DATA RECORDS: Begin
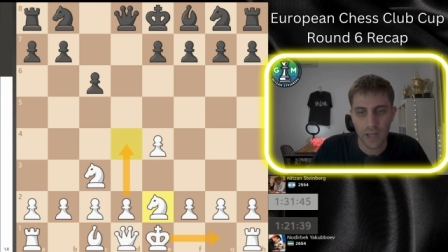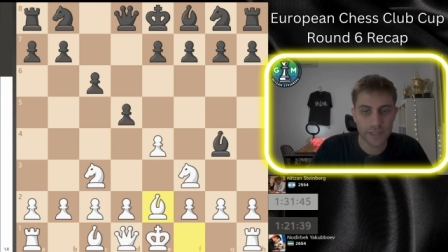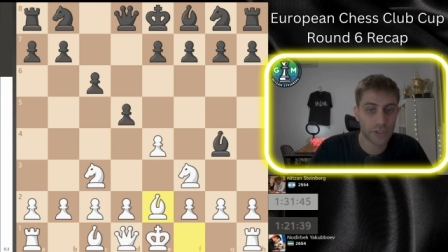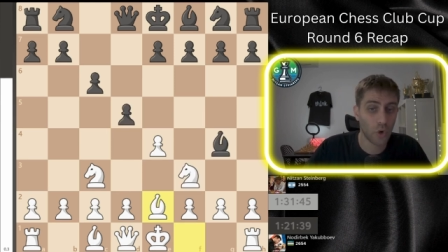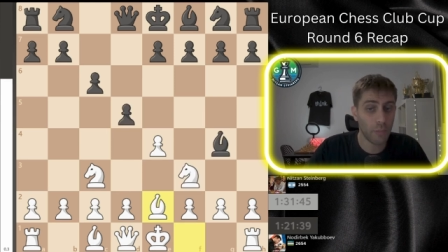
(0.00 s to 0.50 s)

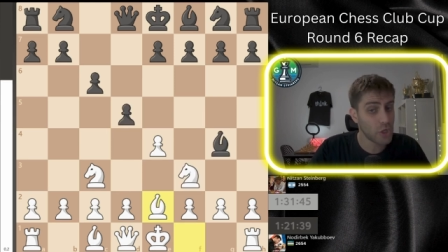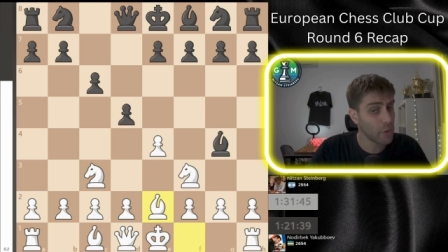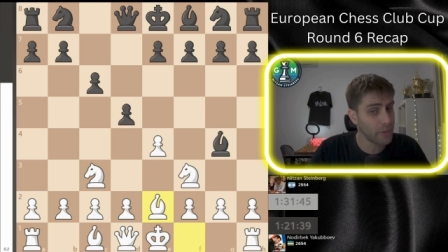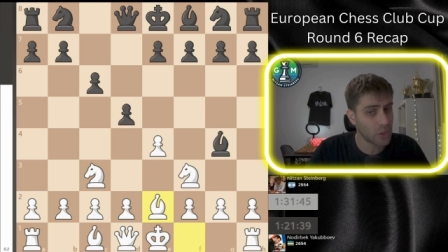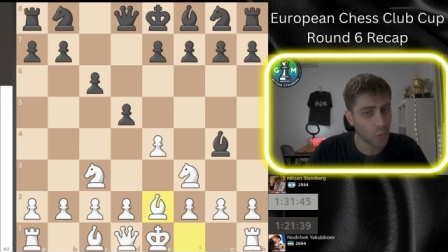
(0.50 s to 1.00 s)
So bishop
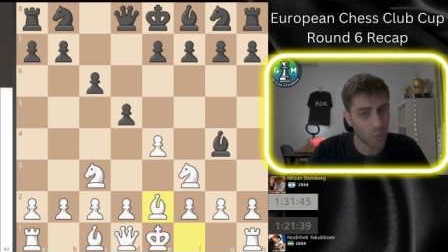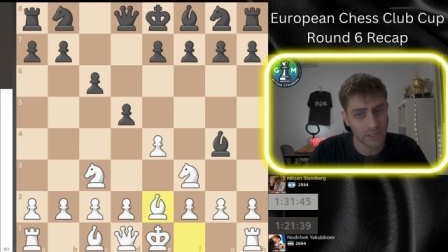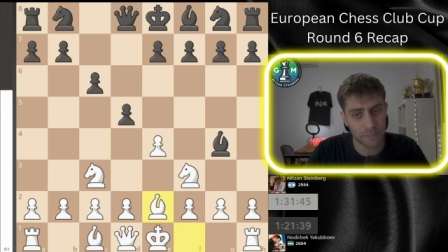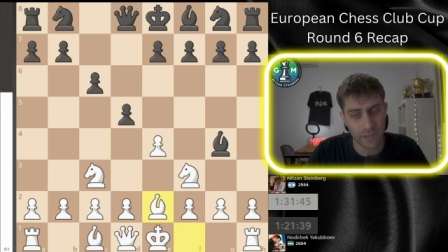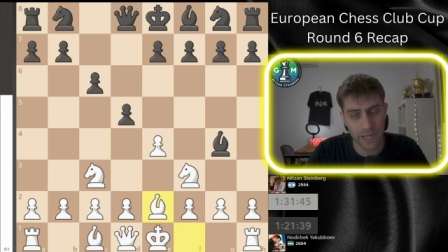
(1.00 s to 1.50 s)
e2
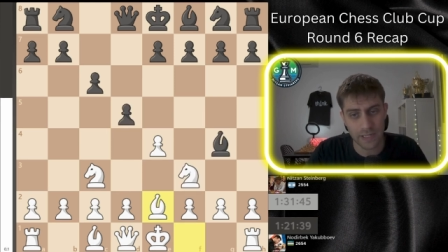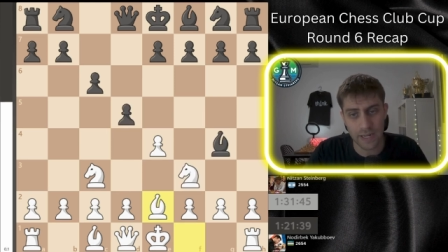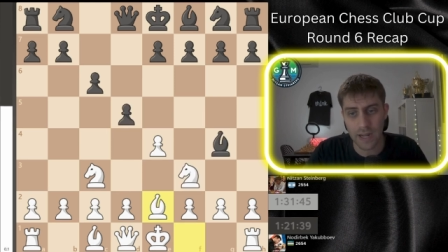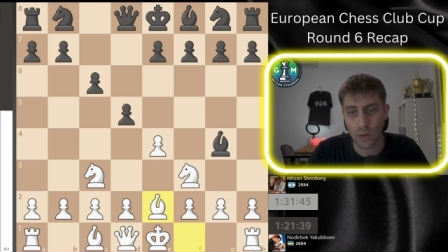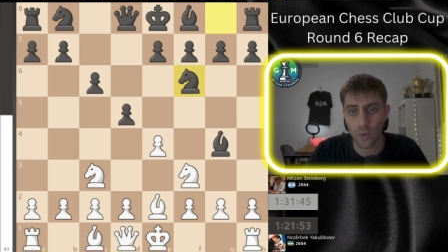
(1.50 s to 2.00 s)
was played and
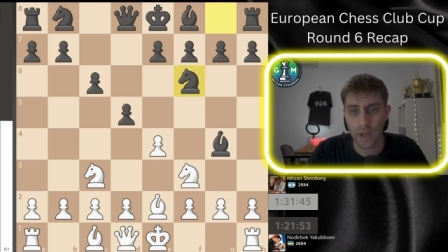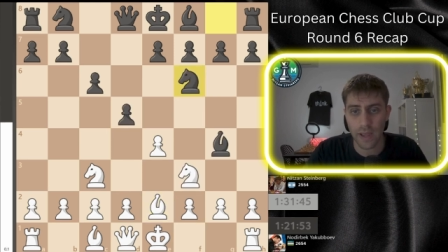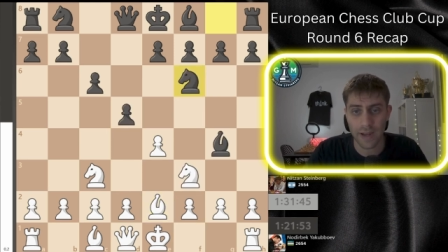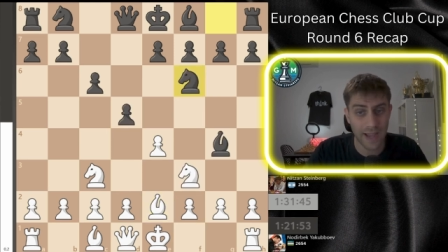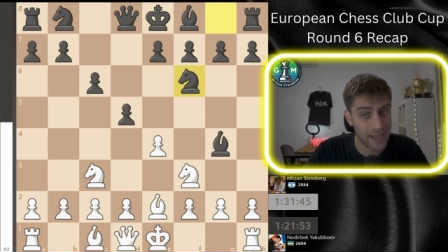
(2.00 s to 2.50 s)
now
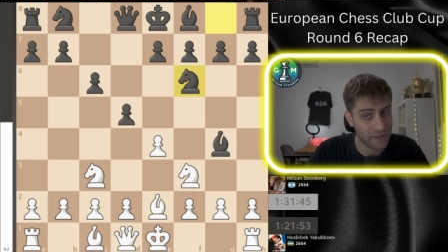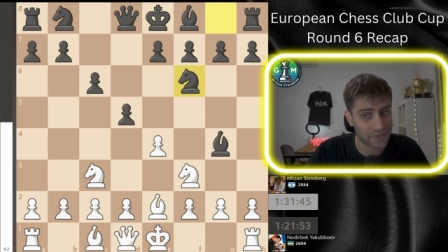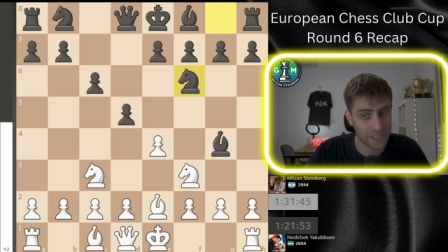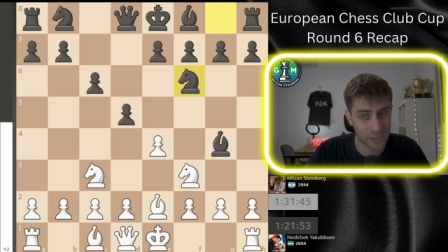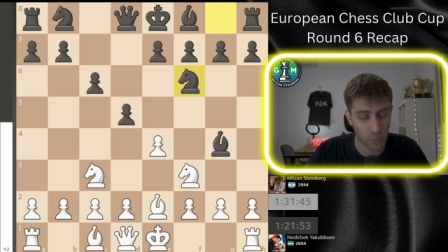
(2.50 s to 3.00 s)
uh, knight
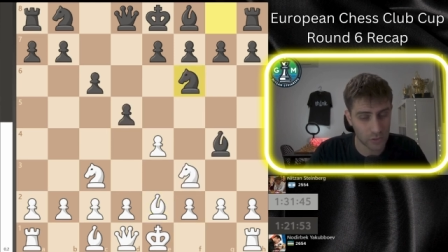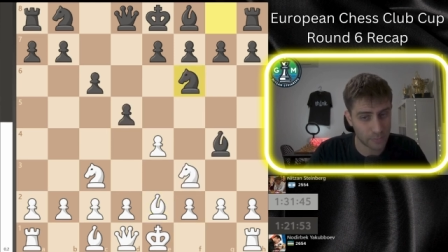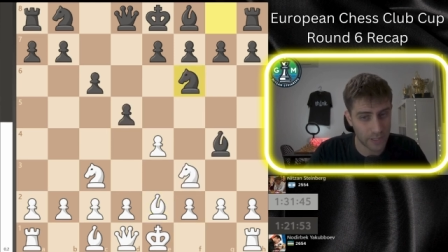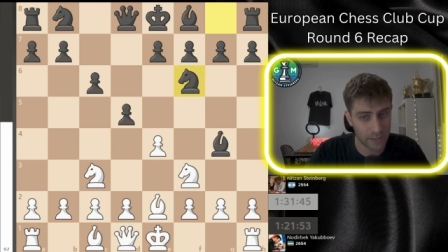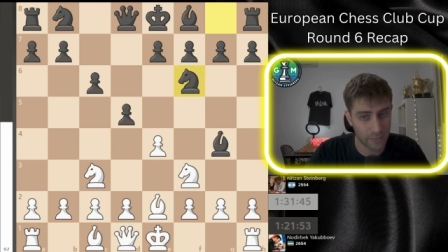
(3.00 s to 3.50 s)
f6 was
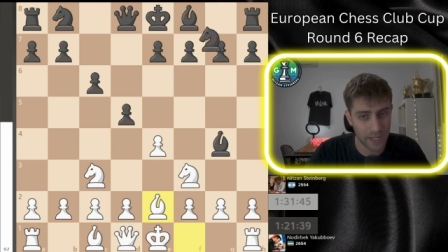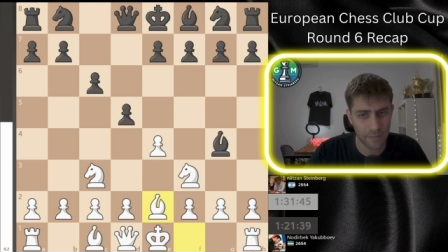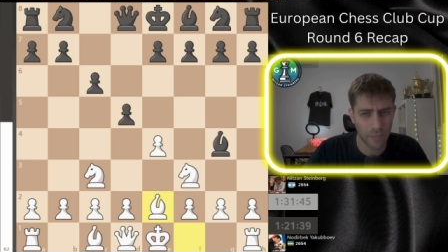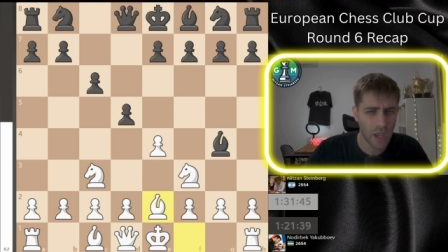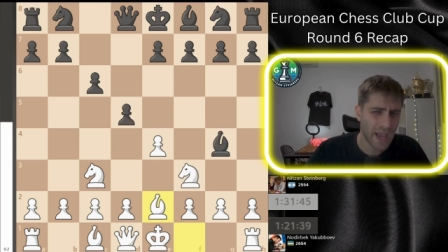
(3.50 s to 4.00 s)
played by him.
DATA RECORDS: End
Print the data above exactly; drop every picture.

■ OUTPUT OF THE TASK ■
(0.00 s to 0.50 s)

(0.50 s to 1.00 s)
So bishop
(1.00 s to 1.50 s)
e2
(1.50 s to 2.00 s)
was played and
(2.00 s to 2.50 s)
now
(2.50 s to 3.00 s)
uh, knight
(3.00 s to 3.50 s)
f6 was
(3.50 s to 4.00 s)
played by him.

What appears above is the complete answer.